Pero cuando nos adentramos a esa época en la cual la etiqueta de adulto comienza a realizar su aparición a sacudones, como areando instantáneas de las viejas polaroid, nuestra habilidad para inventar onomatopeyas más evolucionadas, acordes con nuestra capacidad de concebir en abstracto, rara vez se manifiesta. Sólo pequeños vestigios aprendidos surgen, como el chgkck que se hace con un hueco de aire y una migajita de saliva en la parte de atrás de la boca, para rematar una afirmación con aire de razonamiento. Claro, es más gringo que latino, pero nos sirve para efectos didácticos, querido lector.

Así las cosas, las únicas onomatopeyas que quedan, son relegadas a usos menores, principalmente como metrónomos de actividades profesionales. Si quiere un ejemplo, observe a un informático paseándose por las opciones de un programa: Ahora un plin aquí, un chán, tiqui y… chachán. O a un varón (cualquier edad) jugueteando con su nueva cámara digital o teléfono móvil. A mi me resultan algo así como onomatopeyas epistémicas, porque al parecer, nos sirven para anclar conocimiento durante el aprendizaje.

Pero existen otras personas, que vamos… te dejan perplejo. No dejan de crean onomatopeyas en la edad adulta y lo mejor, es que éstas aparecen evolucionadas, son onomatopeyas abstractas y casi siempre de intangibles. Así se las escuché a un querido amigo este fin de semana. Me invitó a comer sushi (aquí es barato), preparado por él mismo, y en una de esas, emitió una armoniosa sonoridad para representar la acción de envolver el preparado de arroz y pescado crudo en un rollito de algas. ¡Genial! Eso hizo que me fijara detenidamente en el amplísimo repertorio que posee para indicar sonidos de intangibles, como el sonido de las afirmaciones taxativas, la frustración, la pereza, el hastío, la sorpresa y el más impresionante, la onomatopeya de la atención.

No, no me pidan que las reproduzca, lo he intentado un rato y no me salen. A ver si se las grabo uno de estos días y ¡zas! hago mi primer podcast.

Amores Épicos

Además de los imposibles, mis preferidos son los amores épicos.

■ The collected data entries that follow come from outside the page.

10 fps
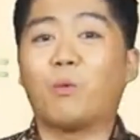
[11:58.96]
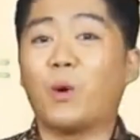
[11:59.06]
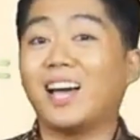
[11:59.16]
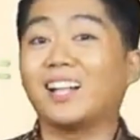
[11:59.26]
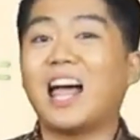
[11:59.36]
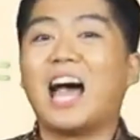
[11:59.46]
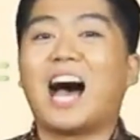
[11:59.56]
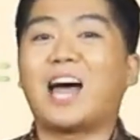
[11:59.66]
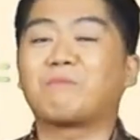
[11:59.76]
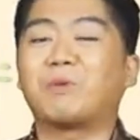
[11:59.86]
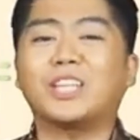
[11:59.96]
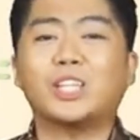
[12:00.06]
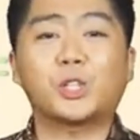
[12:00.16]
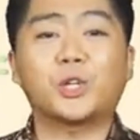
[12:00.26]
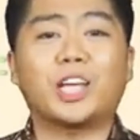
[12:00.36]
Well, I'm
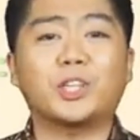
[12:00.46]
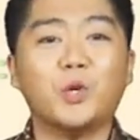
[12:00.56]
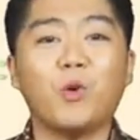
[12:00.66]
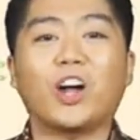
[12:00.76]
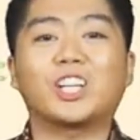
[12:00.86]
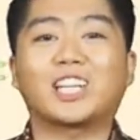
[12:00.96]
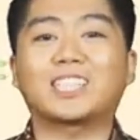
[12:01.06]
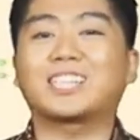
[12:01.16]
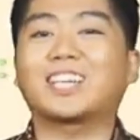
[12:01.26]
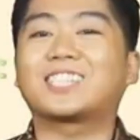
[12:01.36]
pretty sure that you are just as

Ya por estos días es rarito encontrar de los primeros – la gente se pone muy pocas barreras cuando de ganas se trata – pero los épicos siguen erigiéndose como bastiones de las vicisitudes de los afectos, aunque, a falta de la pomposidad del medioevo, éstos vienen ahora simbolizados en otros formatos. A mi me gusta citar el del destino inapelable de enamorarse de una muchacha que vive, literalmente, al otro lado del mundo. Donde el viento se devuelve. En los confines de la tierra media, como quien va para Andrómeda, para ser objetivos.

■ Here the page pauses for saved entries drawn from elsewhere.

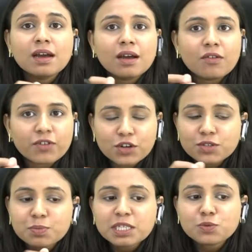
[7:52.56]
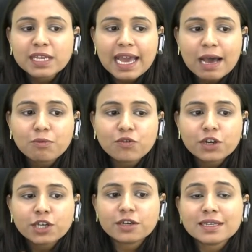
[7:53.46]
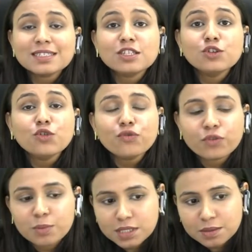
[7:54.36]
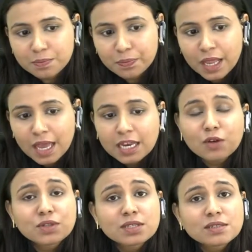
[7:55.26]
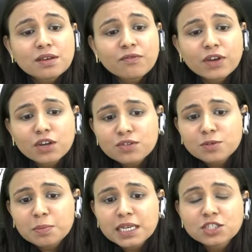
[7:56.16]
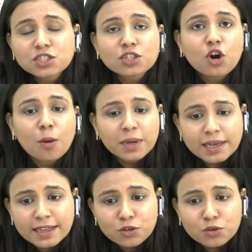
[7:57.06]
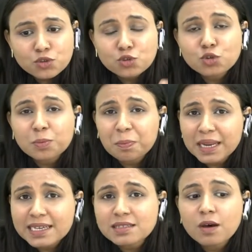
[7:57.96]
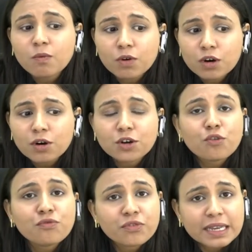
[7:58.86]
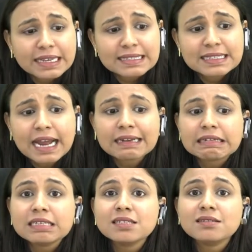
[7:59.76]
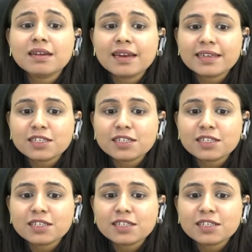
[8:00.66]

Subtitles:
figure of speech we have over here is euphemism. Now, this is a figure of speech commonly used to replace a word or phrase that is related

En esos casos la distancia que se tiene que recorrer para visitarla es la mayor prueba continuada de amor que, en medio del cansancio, se puede llegar a ofrecerle. Conozco amigos que hacen viajes de horas, atravesando ciudades, realizando transbordos y haciendo el trayecto en varios medios de transporte, para estar con sus complementos.

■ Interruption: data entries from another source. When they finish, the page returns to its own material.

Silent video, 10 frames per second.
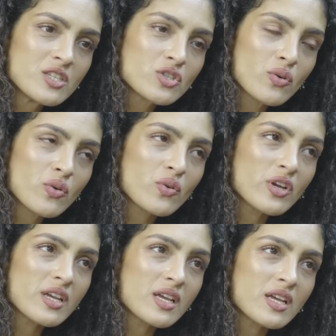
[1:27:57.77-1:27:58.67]

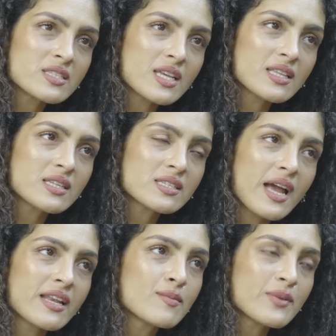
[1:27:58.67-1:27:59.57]
So it's they'll say,
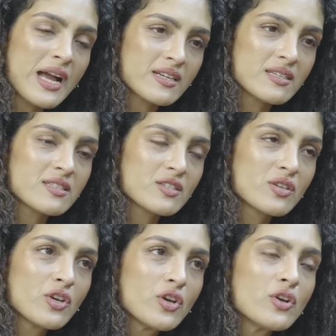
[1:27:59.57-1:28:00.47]
I didn't practice.
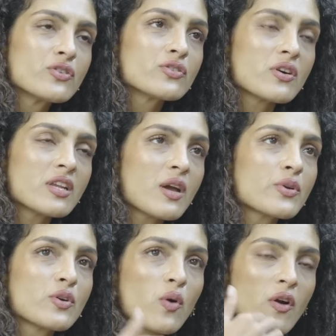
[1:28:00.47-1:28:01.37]
So earlier I
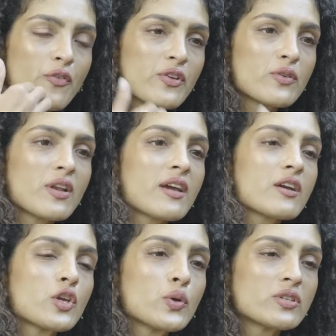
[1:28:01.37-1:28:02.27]
would go off into a
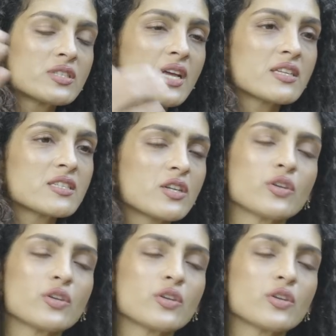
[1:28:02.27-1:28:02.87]
huge tangent.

Te lo cuentan con un ademán de sacrificio medieval, recitándote la tragedia de sus ampollas como si fueran miriópodos. Les digo que no deberían quejarse, porque hoy en día, los cambios sociales permiten que te reciban con un abanico más amplio de posibilidades; porque en mis tiempos, a lo máximo que podías aspirar era a un Kool-Aid sin hielo.

Adolezco de un tío materno para quien la pura existencia de este suplicio fue motivo de matrimonio obligado. Los padres de la muchacha decidieron casar a las criaturas, ante el riesgo de cargar eternamente con la culpa moral de la muerte del pretendiente. Temían, al verle llegar tan pálido en las soporosas tardecitas de domingo, que en una de esas el caballero pereciera por agotamiento ante semejantes esfuerzos.

Aunque en el mundo occidental moderno ya eso no se lleva – digo, lo del matrimonio por agotamiento, de hecho ha pasado a ser más un causal de divorcio – el simbolismo detrás de las travesías afectivas sigue teniendo un lugar dentro de las manifestaciones de amor. Quiero decir, ante tantísimos facilitadores de la comunicación (email, teléfono, mensajes de texto, de voz) sólo pocos gestos quedan disponibles para mostrar (desde la perspectiva masculina) la nobleza de los sentimientos a través del (leve) esfuerzo físico. A saber: esperarlas con estoicismo mientras vuelven del baño, salir de compras con la serenidad de un diplomático nepalí o, irlas la visitar, literalmente, al otro lado del mundo.